What to work on: Transcribe only the lines from the one containing "[0:04.00-0:05.00]" through the final line of the entries below, exactly, and exclude the pictures.

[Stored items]
+-------+

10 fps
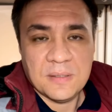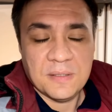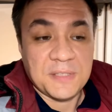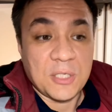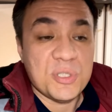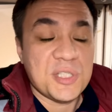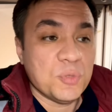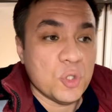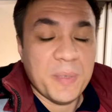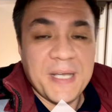Второй
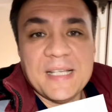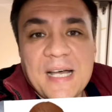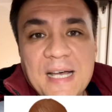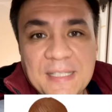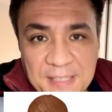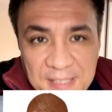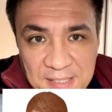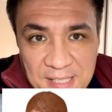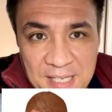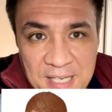симптом – это
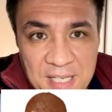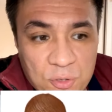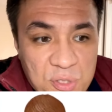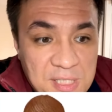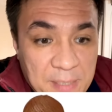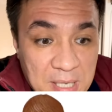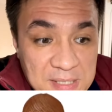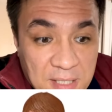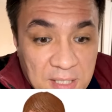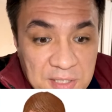ангина, то есть сама
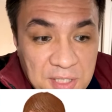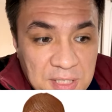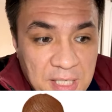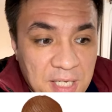скарлатина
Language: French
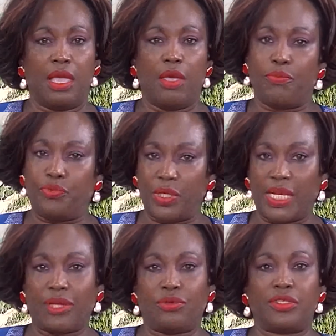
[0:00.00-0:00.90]
puis
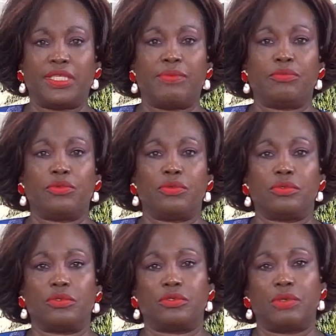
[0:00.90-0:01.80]
la deuxième
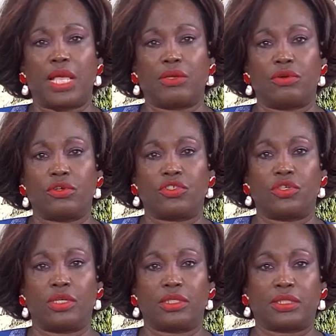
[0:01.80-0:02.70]
sur la gauche,
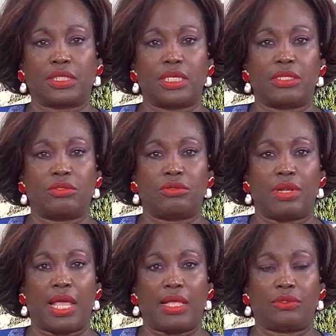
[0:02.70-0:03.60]
l'entrée de
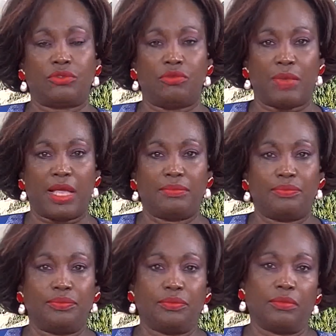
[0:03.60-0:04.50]
la Tuma.
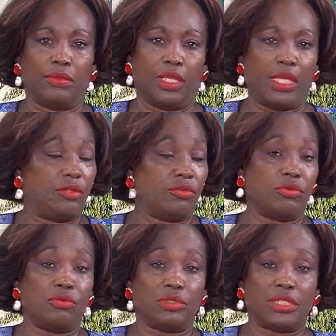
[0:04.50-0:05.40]
Et donc
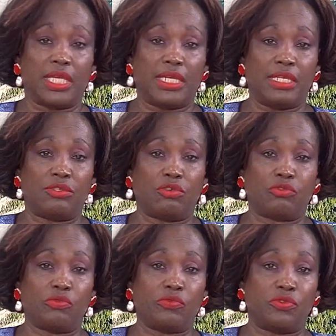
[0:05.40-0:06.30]
notre église se
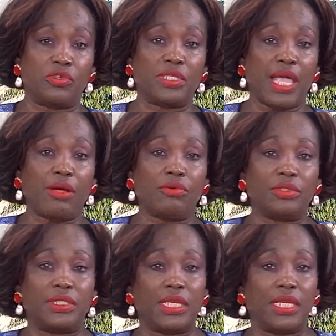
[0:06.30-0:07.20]
trouve juste à
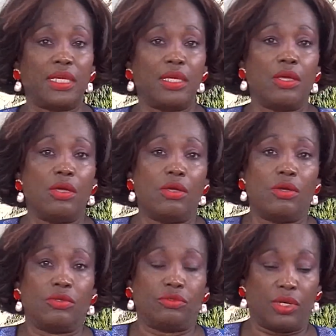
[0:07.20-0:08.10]
côté
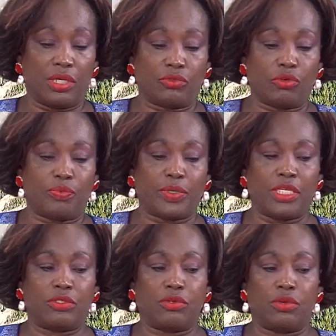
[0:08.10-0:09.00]
de
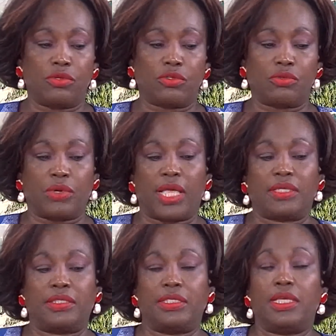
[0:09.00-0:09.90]
l'entreprise euh,
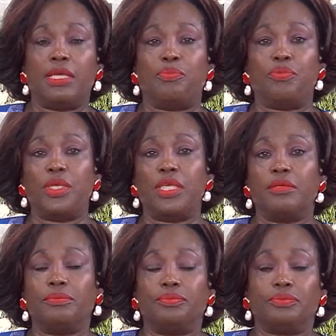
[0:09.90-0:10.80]
Sokazi. Et
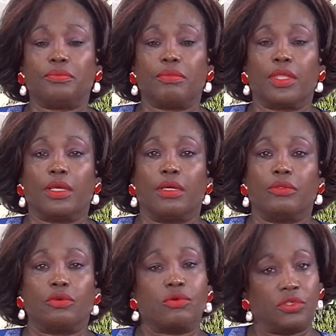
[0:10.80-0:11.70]
puis,
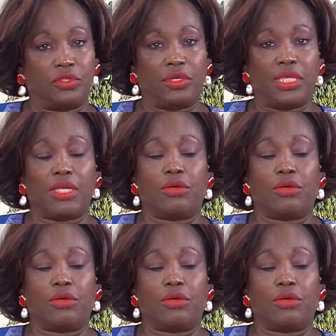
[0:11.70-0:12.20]
donc retenez que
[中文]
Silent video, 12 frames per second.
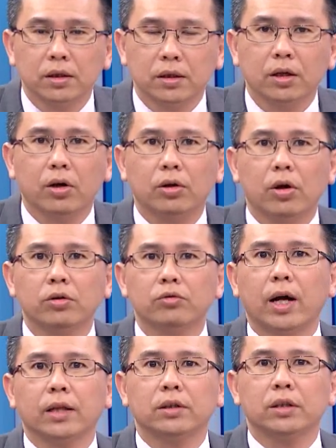结果公
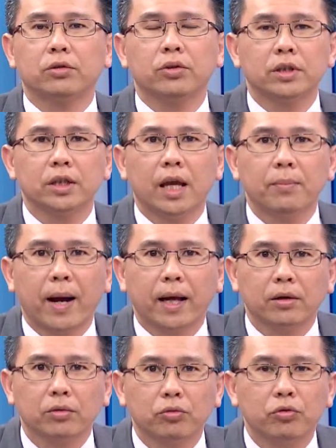司啊，这归记得一
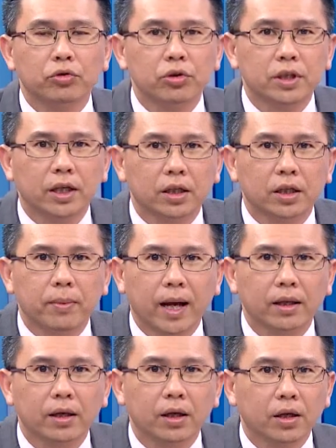百，过去这个礼
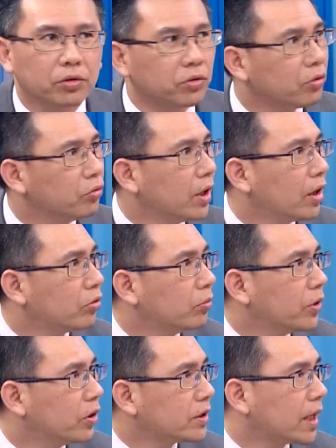拜原物料股
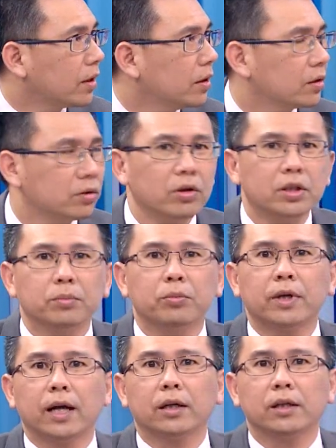没有涨，从此
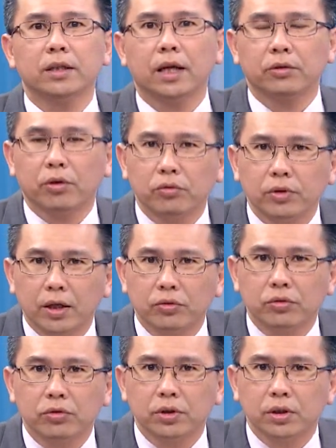不敢跟你讲原物料
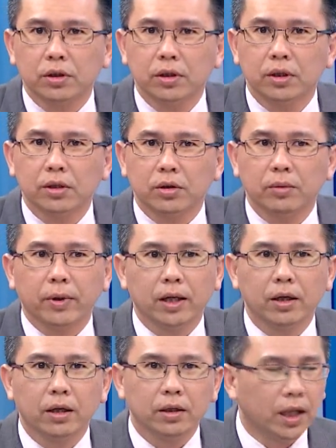族群了，对不对？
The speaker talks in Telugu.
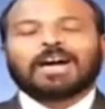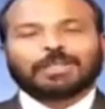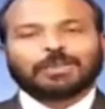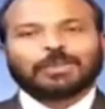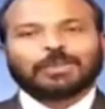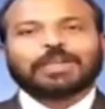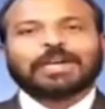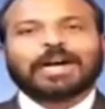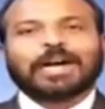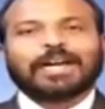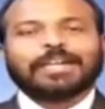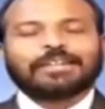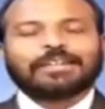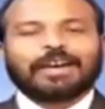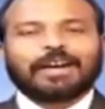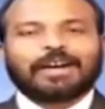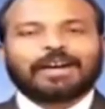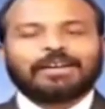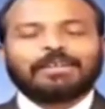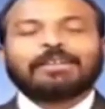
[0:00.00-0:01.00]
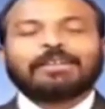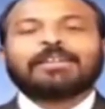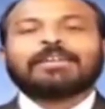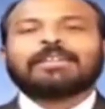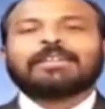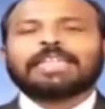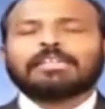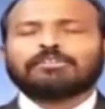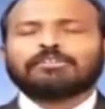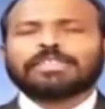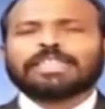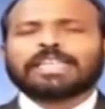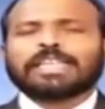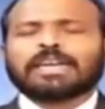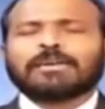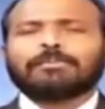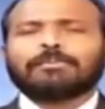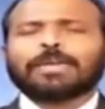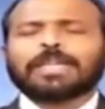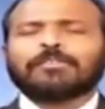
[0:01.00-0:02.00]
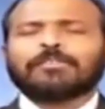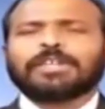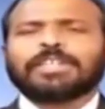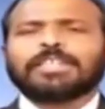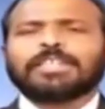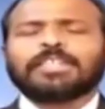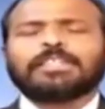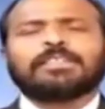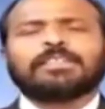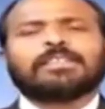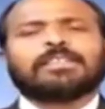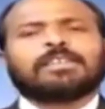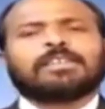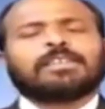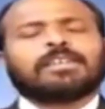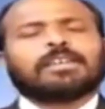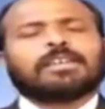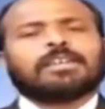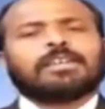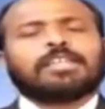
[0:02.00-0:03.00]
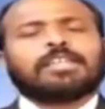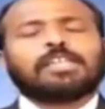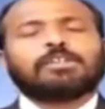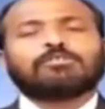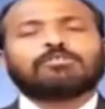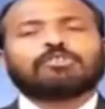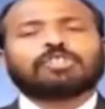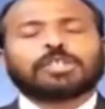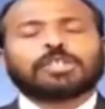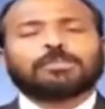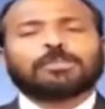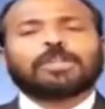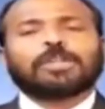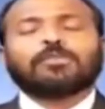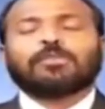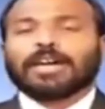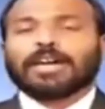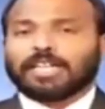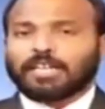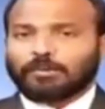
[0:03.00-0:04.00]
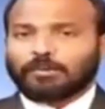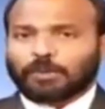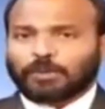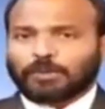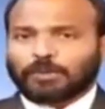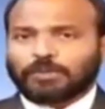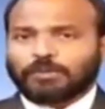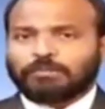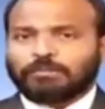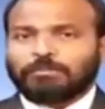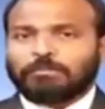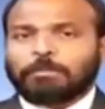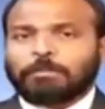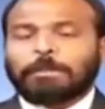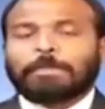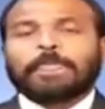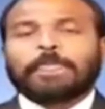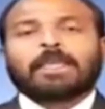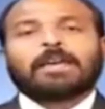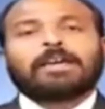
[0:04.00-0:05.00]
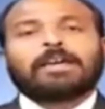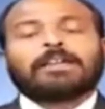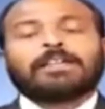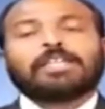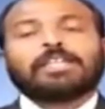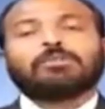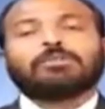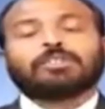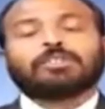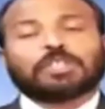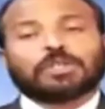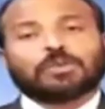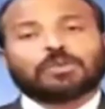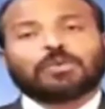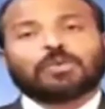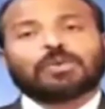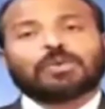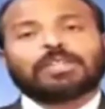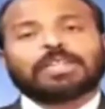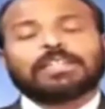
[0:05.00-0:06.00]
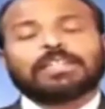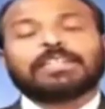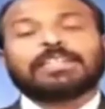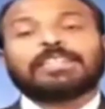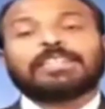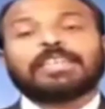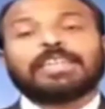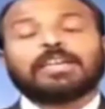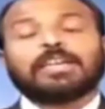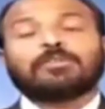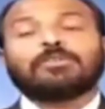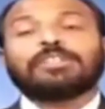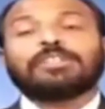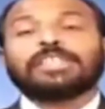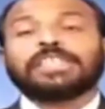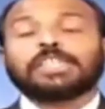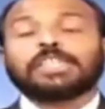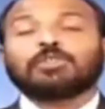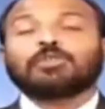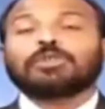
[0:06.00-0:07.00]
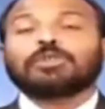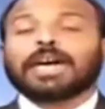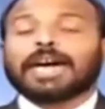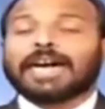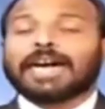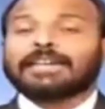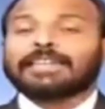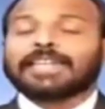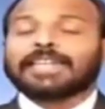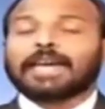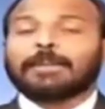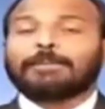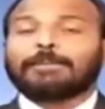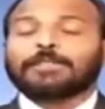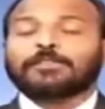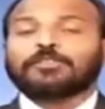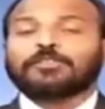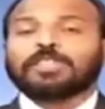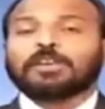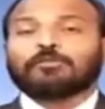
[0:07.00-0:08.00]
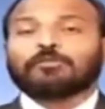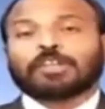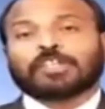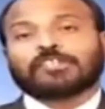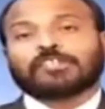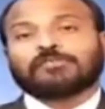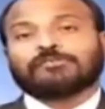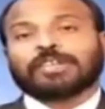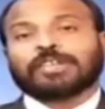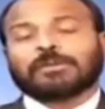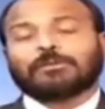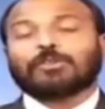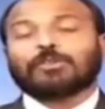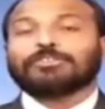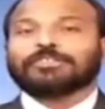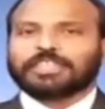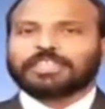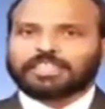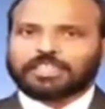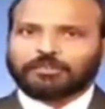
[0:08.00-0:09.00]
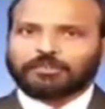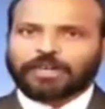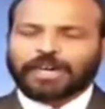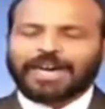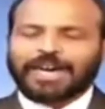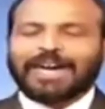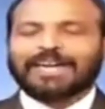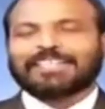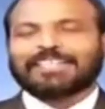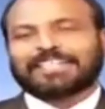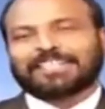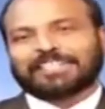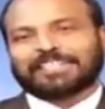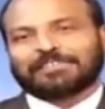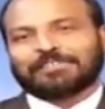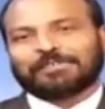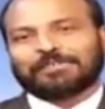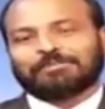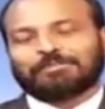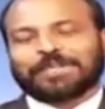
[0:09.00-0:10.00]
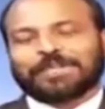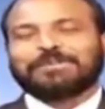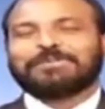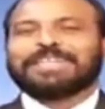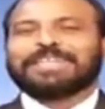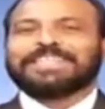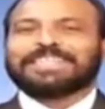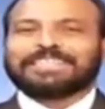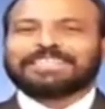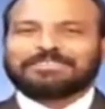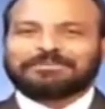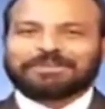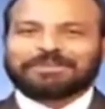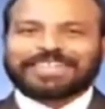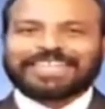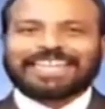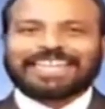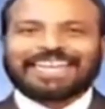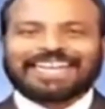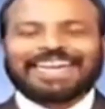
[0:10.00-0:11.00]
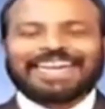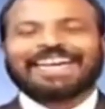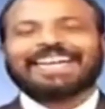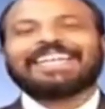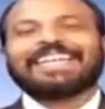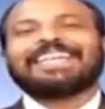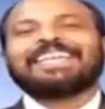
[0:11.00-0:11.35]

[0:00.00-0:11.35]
అందుకు ఆయన నీవు దిగంబరమని నీకు చెప్పిన వాడెవడు నీవు తినకూడదని నేను నీకు ఆజ్ఞాపించిన వృక్ష ఫలములు తింటివా అని అడిగాను ప్రియమైన దేవుని బిడ్డలారా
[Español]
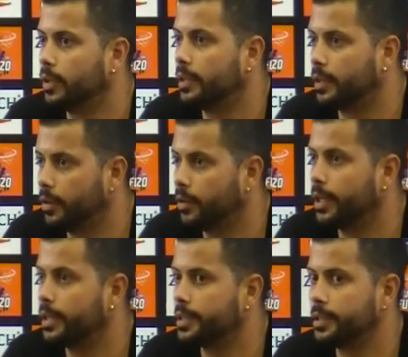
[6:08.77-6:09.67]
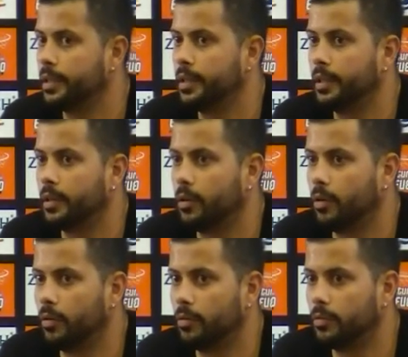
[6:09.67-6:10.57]
con entrenadores
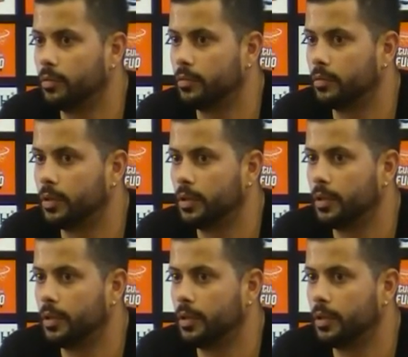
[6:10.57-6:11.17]
con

+-------+

The completed task:
[0:04.00-0:05.00]
[0:05.00-0:06.00]
[0:06.00-0:07.00]
[0:07.00-0:08.00]
[0:08.00-0:09.00]
[0:09.00-0:10.00]
[0:10.00-0:11.00]
[0:11.00-0:11.35]

[0:00.00-0:11.35]
అందుకు ఆయన నీవు దిగంబరమని నీకు చెప్పిన వాడెవడు నీవు తినకూడదని నేను నీకు ఆజ్ఞాపించిన వృక్ష ఫలములు తింటివా అని అడిగాను ప్రియమైన దేవుని బిడ్డలారా
[Español]
[6:08.77-6:09.67]
[6:09.67-6:10.57]
con entrenadores
[6:10.57-6:11.17]
con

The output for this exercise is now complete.